Schubach Aviation Teams Up With Shelter to Solider
Each year, five to seven million dogs enter shelters; and every day, a U.S. soldier commits suicide. Graham Bloem, a dog trainer with strong ties to the U.S. military, pondered these statistics and knew he could do something to help. Recently he founded Shelter to Soldier, a private San Diego non-profit organization whose mission is to train carefully selected shelter dogs and place them with U.S. military veterans afflicted with post-traumatic stress disorder (PTSD) in need of a companion service dog.
“When I heard about this organization and its mission, I was compelled to act,” said Henry Schubach, president and founder of Schubach Aviation. “Here was an opportunity to support two causes that are important to us: dogs and veterans. We’re looking forward to partnering with Shelter to Soldier in 2013 to help them rescue otherwise unwanted dogs and turn them into needed companions to our returning veterans who might be struggling to re-enter normal life here in our community.”
2014 marks a second yearlong fundraising campaign by Schubach Aviation whereby the company will donate one cent for every mile flown by its fleet of 12 private aircraft through December. Based on current mileage trends, the company expects to raise as much as $12,000 for the organization. Schubach Aviation will also give its customers the option of matching the company’s “one cent per mile” donation by also contributing to the cause.
In addition to the monetary donations, Schubach Aviation will partner with Shelter to Soldier to host fundraising events during 2014, and also promote the organization through the company’s full-page color print ads.
“I’m thankful to Schubach Aviation for coming forward as a financial partner, and helping to raise community awareness of our organization’s mission and successes,” said Bloem. “Their support will go a long way to specially train, house and feed the selected shelter dogs, as well as cover medical care, equipment, travel and grooming costs. More important, Schubach Aviation is helping us save dogs’ lives and the lives of our local veterans.”
Bloem said that the average cost to rescue a dog and put it through the organization’s three-step training program before placing it with a veteran is $8,000 to $10,000. The organization relies solely on donations from individuals and businesses to operate.
A new Department of Veterans Affairs (VA) policy announced last September denies benefits to veterans who use service dogs to help treat their PTSD. Under the new rules, which took effect October 5th, the VA will only pay for service dogs that aid veterans with “visual, hearing, or mobility impairments.” Meanwhile, studies estimate that one in five military personnel returning from Iraq or Afghanistan has PTSD, which disrupts daily life and sometimes leads to suicide.

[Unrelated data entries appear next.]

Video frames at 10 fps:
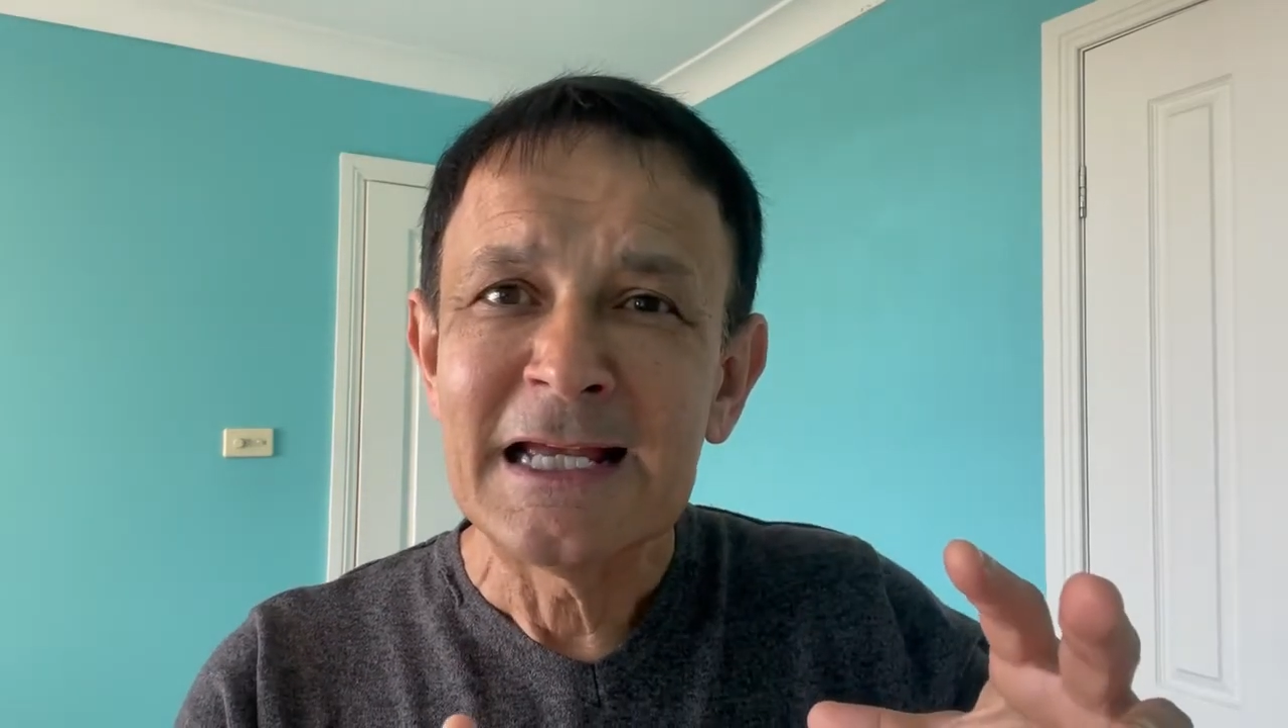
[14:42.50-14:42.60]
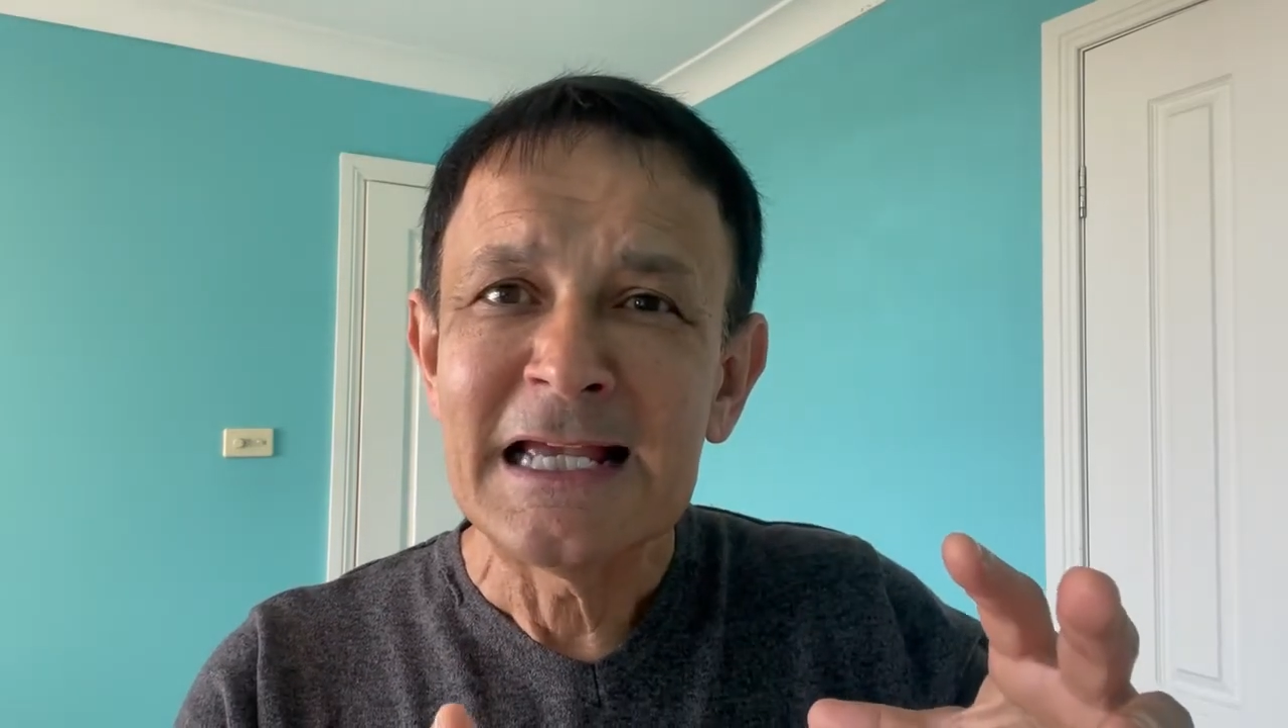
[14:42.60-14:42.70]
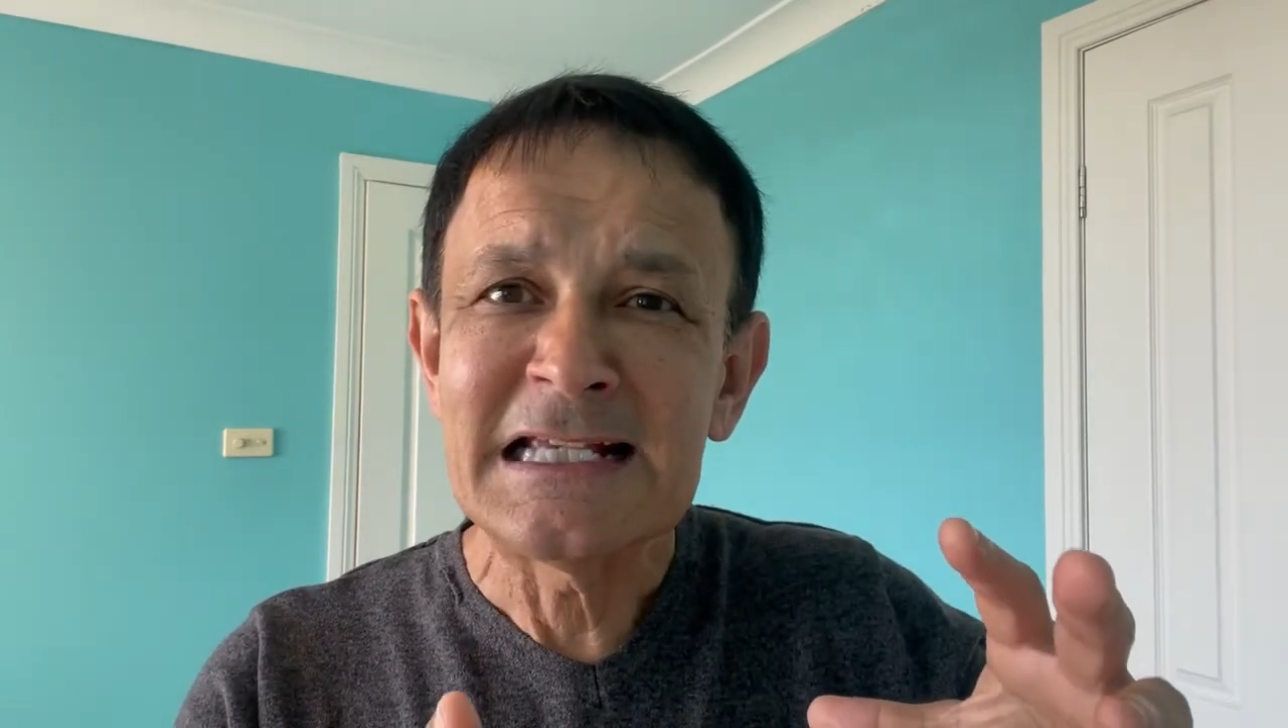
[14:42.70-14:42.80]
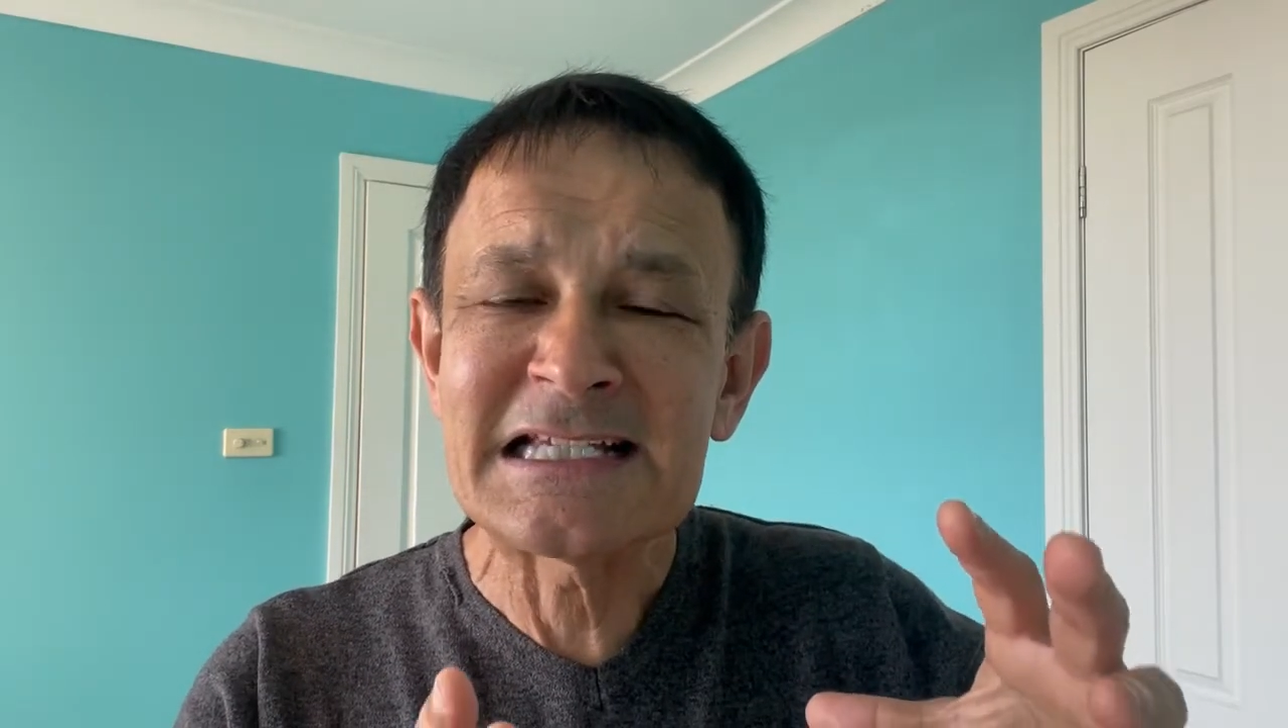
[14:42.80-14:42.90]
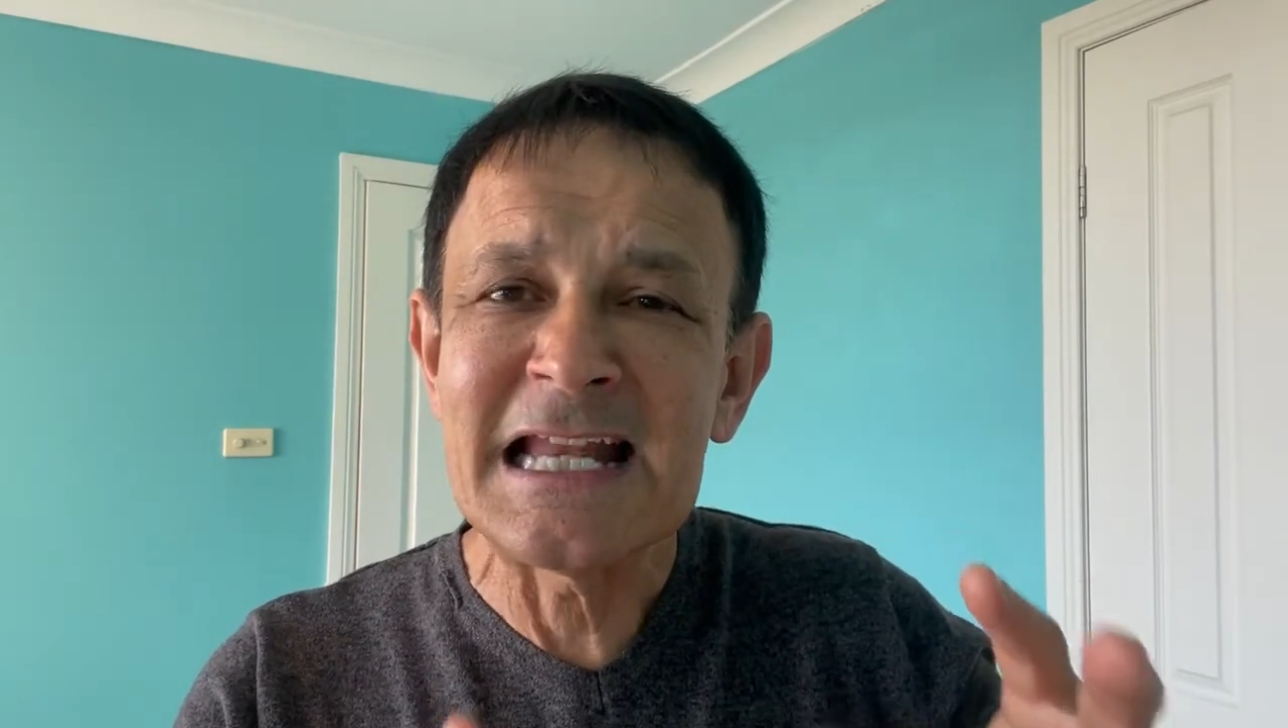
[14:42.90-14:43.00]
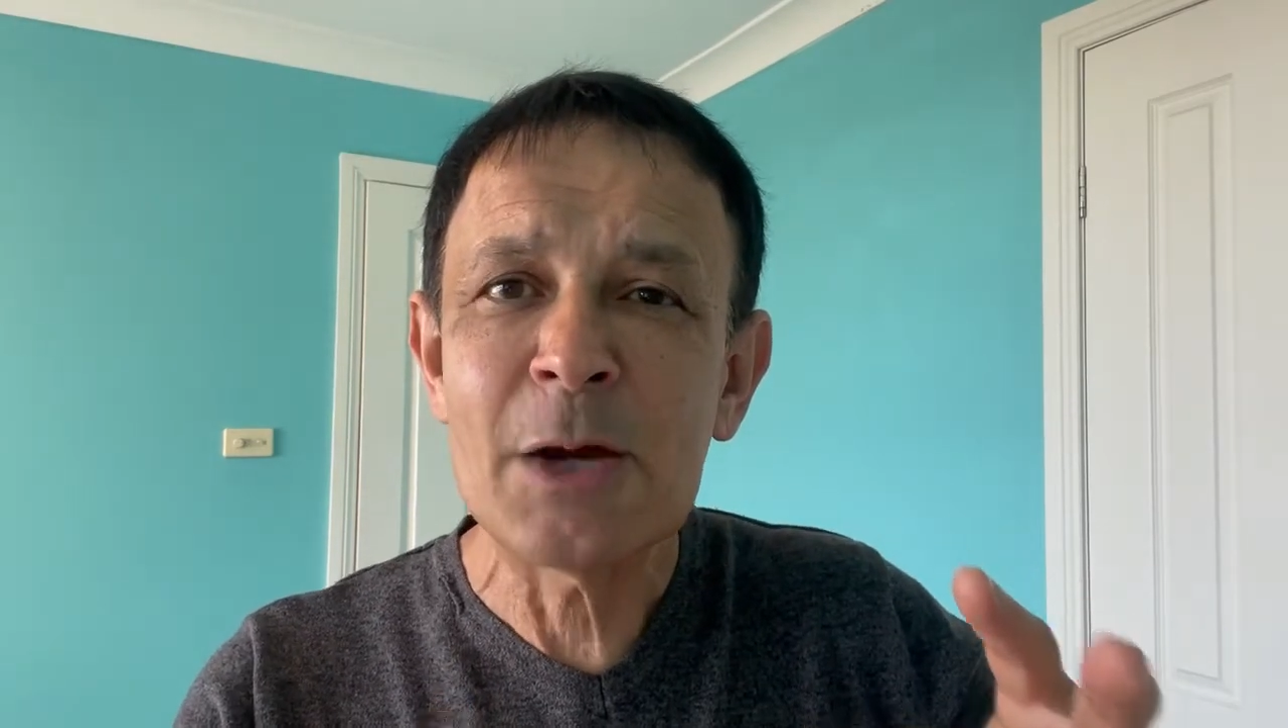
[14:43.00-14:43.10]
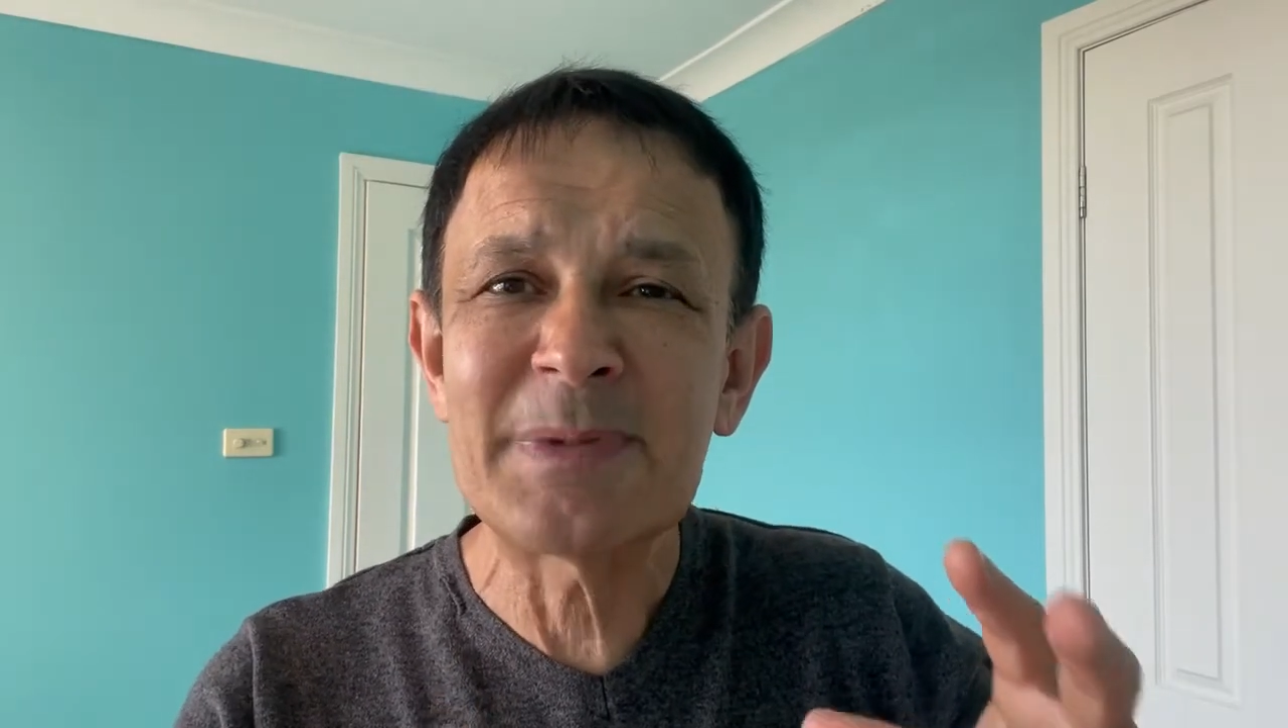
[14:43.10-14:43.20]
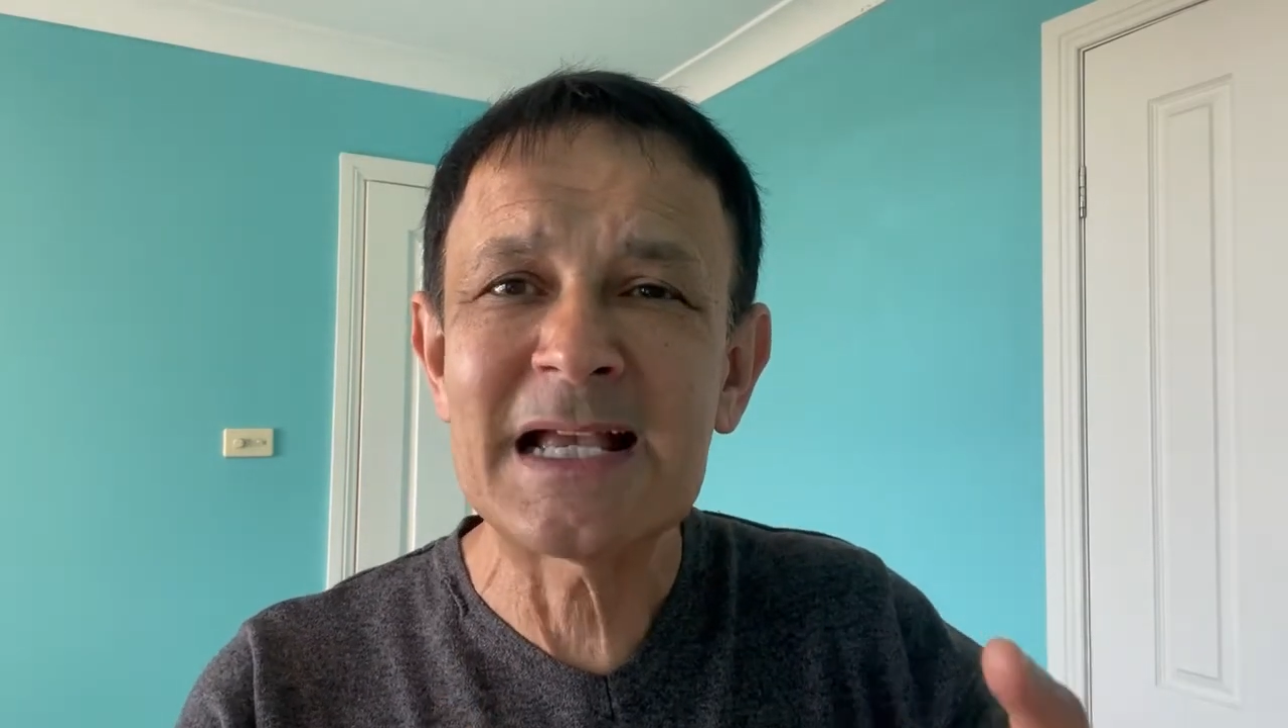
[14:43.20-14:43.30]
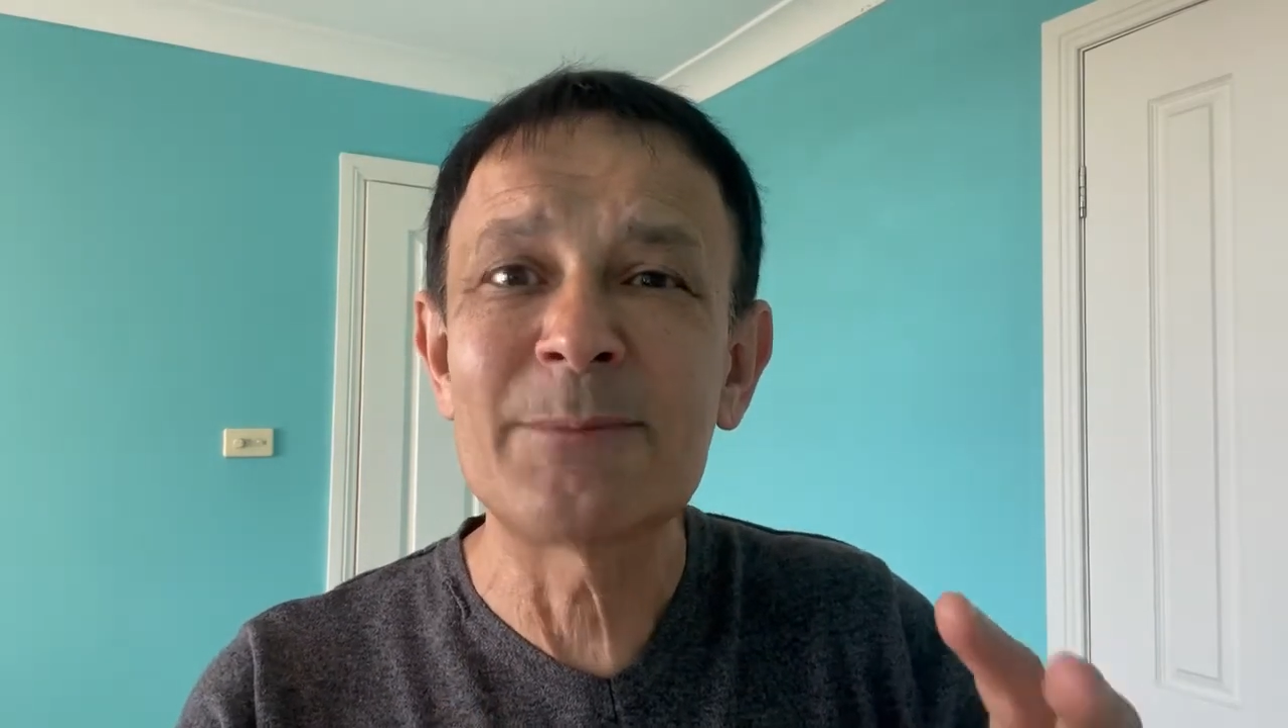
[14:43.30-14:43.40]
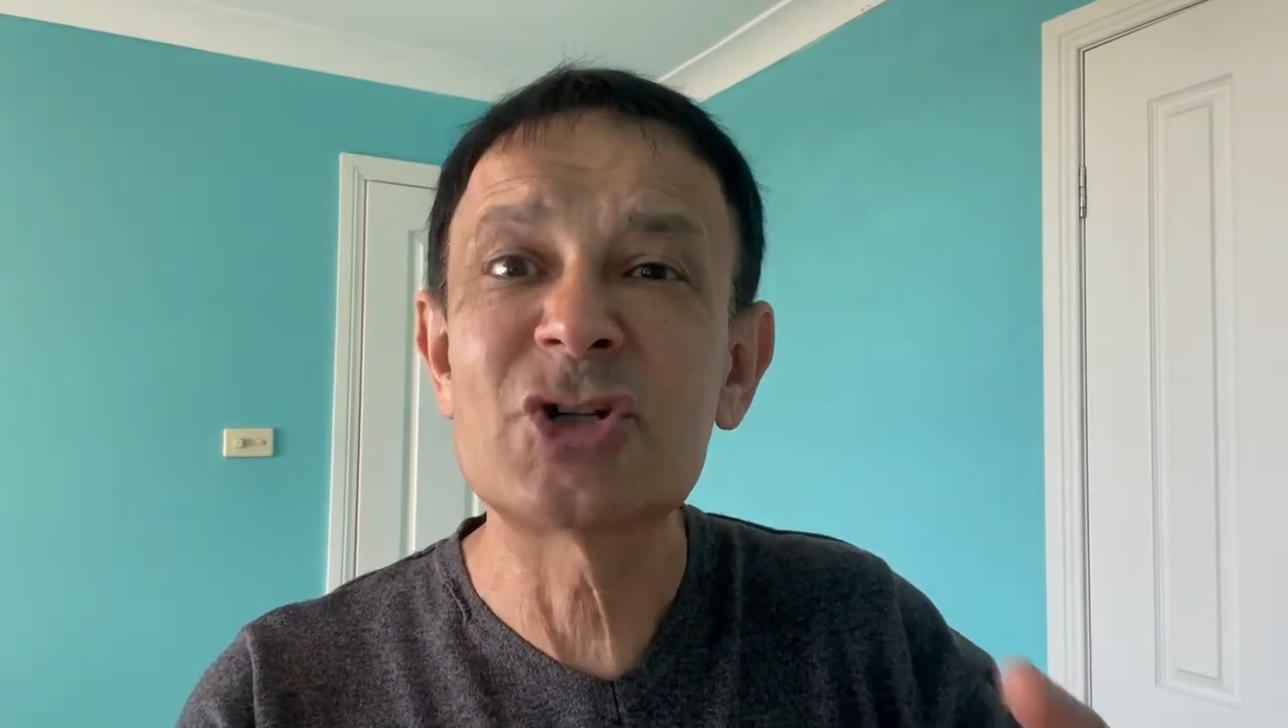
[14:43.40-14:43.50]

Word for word: It's now become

“I’ve had the opportunity to see for myself time and again the tremendous impact that dogs can have on military personnel with PTSD,” said Bloem. “Probably the most rewarding part of what we do at Shelter to Soldier is placing a dog with a veteran once it’s gone through special training. It’s like no other feeling when I bring that dog to the individual and watch them connect, work together and become a team. Dogs have the ability to bring people suffering from PTSD out of their shell and back into normal, daily life through their devotion and unconditional love.”